----- Dataset excerpts

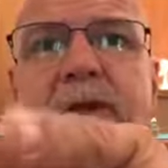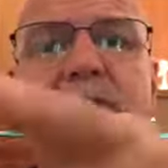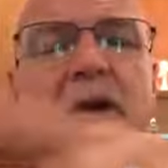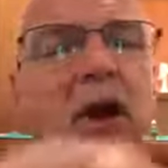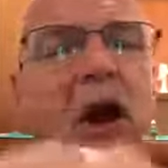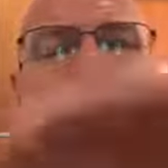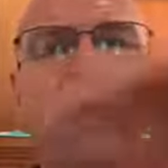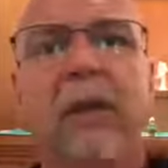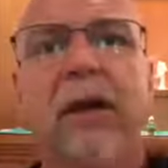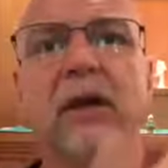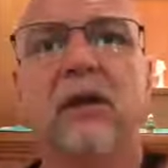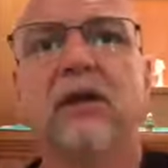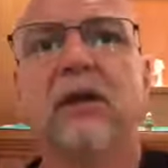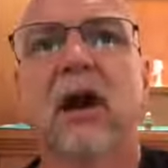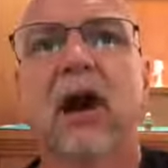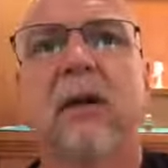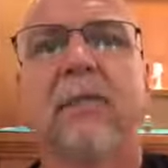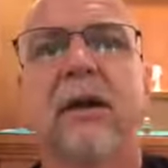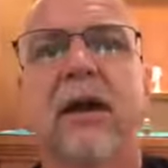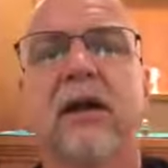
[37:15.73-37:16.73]
Comment,
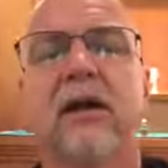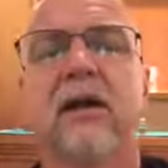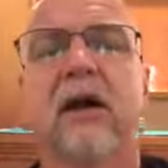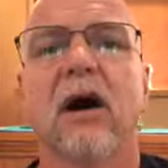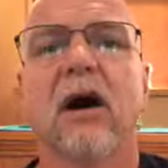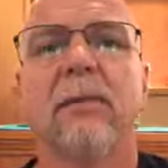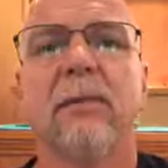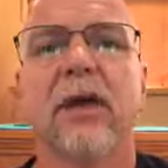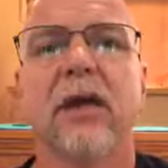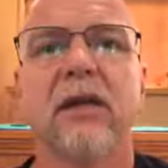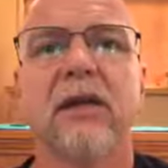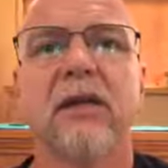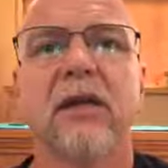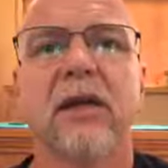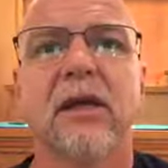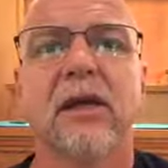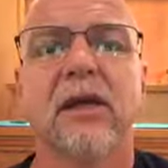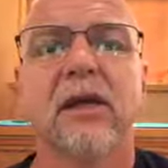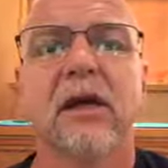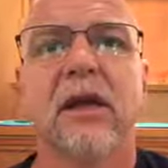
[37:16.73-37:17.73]
comment, comment.
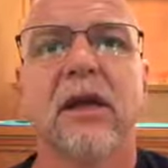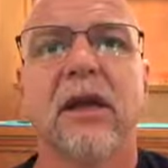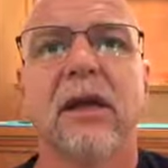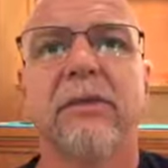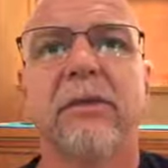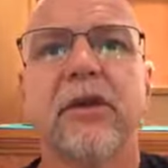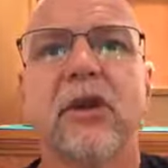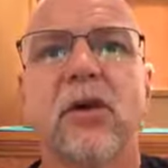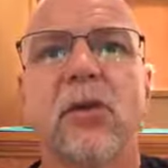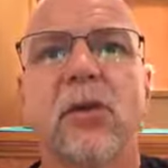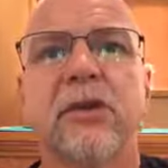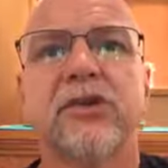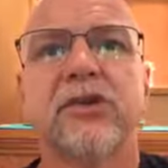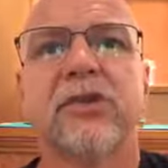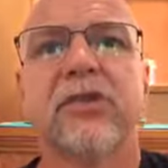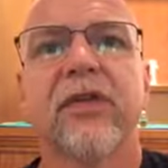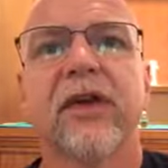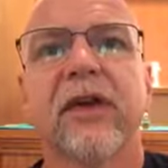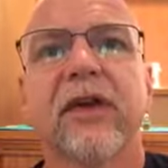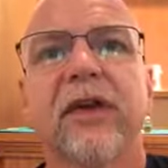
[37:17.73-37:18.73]
Let me know what
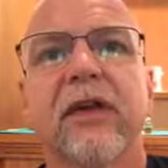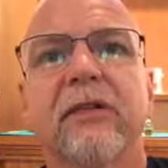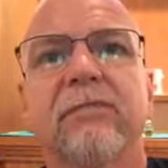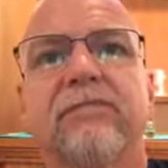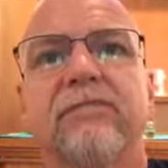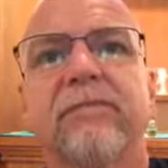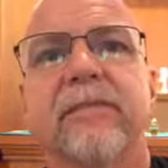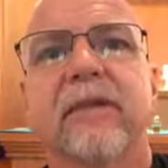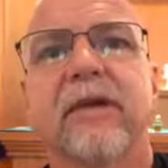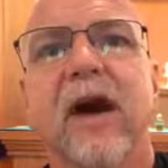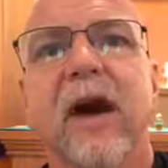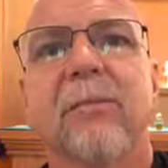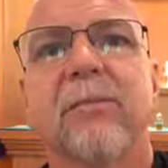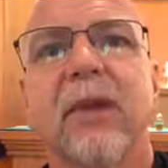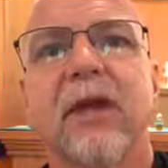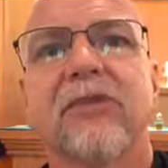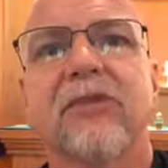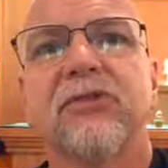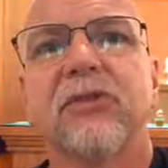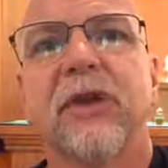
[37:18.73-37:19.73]
you're thinking. God
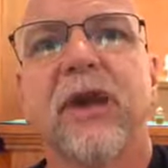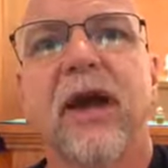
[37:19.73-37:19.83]
bless you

----------

Exercise instructions:
Return the listing above verbatim and exclude every picture.

Solution for this problem:
[37:15.73-37:16.73]
Comment,
[37:16.73-37:17.73]
comment, comment.
[37:17.73-37:18.73]
Let me know what
[37:18.73-37:19.73]
you're thinking. God
[37:19.73-37:19.83]
bless you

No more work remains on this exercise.